THE TASK –
Could the lines from the line bearing "[00:00:00.90 to 00:00:01.80]" to the end of the records below be copied exactly, with the pictures left out and no other lines added?
#### RECORDS ####
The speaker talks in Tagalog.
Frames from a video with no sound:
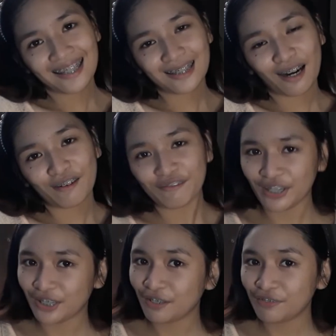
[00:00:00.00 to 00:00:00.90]
That's our
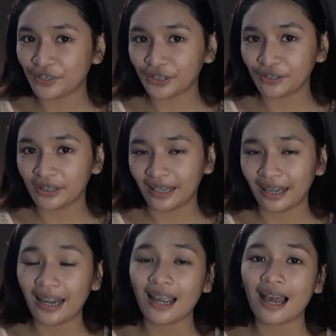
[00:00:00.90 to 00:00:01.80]
video for
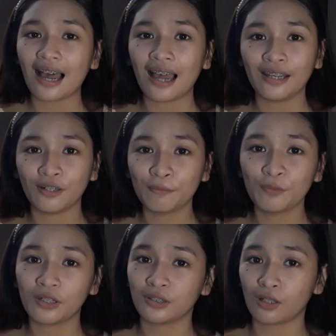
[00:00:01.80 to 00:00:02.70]
today. I
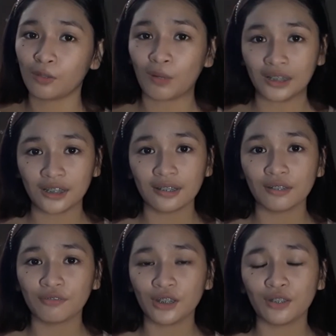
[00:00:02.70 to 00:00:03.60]
hope you enjoyed watching
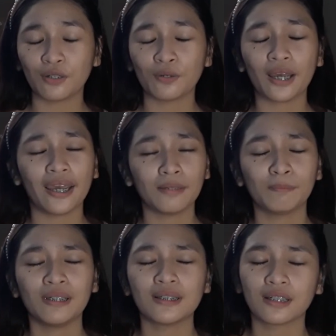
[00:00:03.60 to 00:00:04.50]
this video
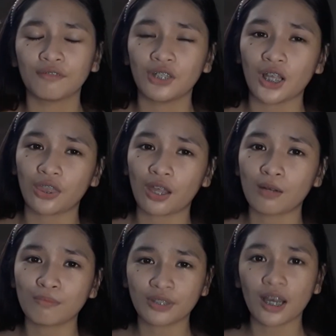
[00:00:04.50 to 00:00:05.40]
and please give it a
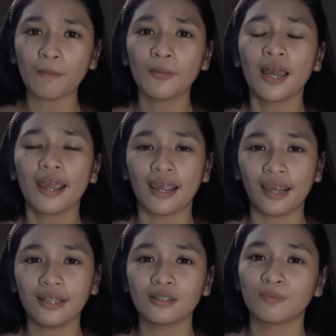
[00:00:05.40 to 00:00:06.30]
thumbs up
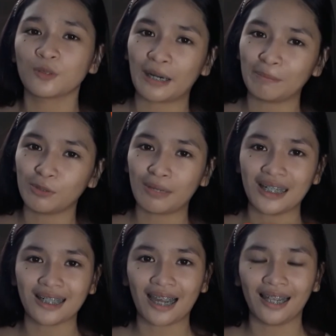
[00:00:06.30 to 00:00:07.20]
and subscribe to
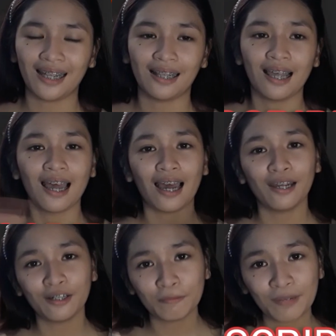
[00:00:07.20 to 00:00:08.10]
my channel.
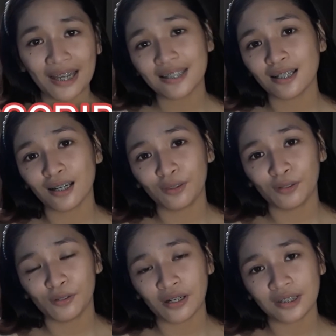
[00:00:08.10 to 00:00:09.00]
I hope guys
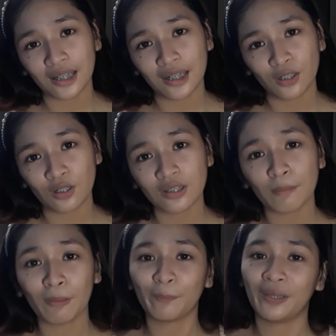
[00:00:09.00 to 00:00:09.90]
nakatulong ako sa inyo
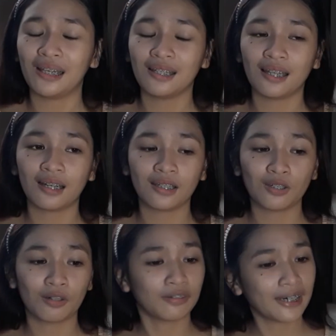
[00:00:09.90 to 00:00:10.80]
sa pagpili ng
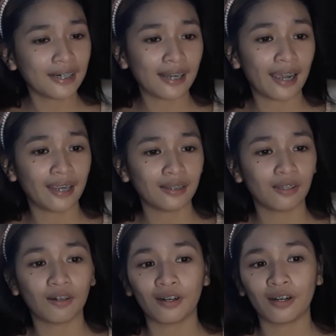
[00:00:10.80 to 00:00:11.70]
inyong ring
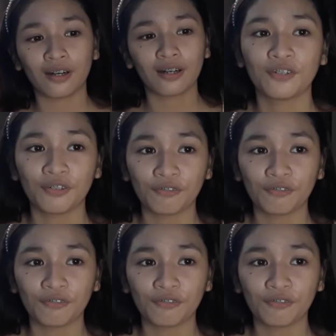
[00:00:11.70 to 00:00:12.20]
light or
####
ANSWER FOR THIS EXERCISE –
[00:00:00.90 to 00:00:01.80]
video for
[00:00:01.80 to 00:00:02.70]
today. I
[00:00:02.70 to 00:00:03.60]
hope you enjoyed watching
[00:00:03.60 to 00:00:04.50]
this video
[00:00:04.50 to 00:00:05.40]
and please give it a
[00:00:05.40 to 00:00:06.30]
thumbs up
[00:00:06.30 to 00:00:07.20]
and subscribe to
[00:00:07.20 to 00:00:08.10]
my channel.
[00:00:08.10 to 00:00:09.00]
I hope guys
[00:00:09.00 to 00:00:09.90]
nakatulong ako sa inyo
[00:00:09.90 to 00:00:10.80]
sa pagpili ng
[00:00:10.80 to 00:00:11.70]
inyong ring
[00:00:11.70 to 00:00:12.20]
light or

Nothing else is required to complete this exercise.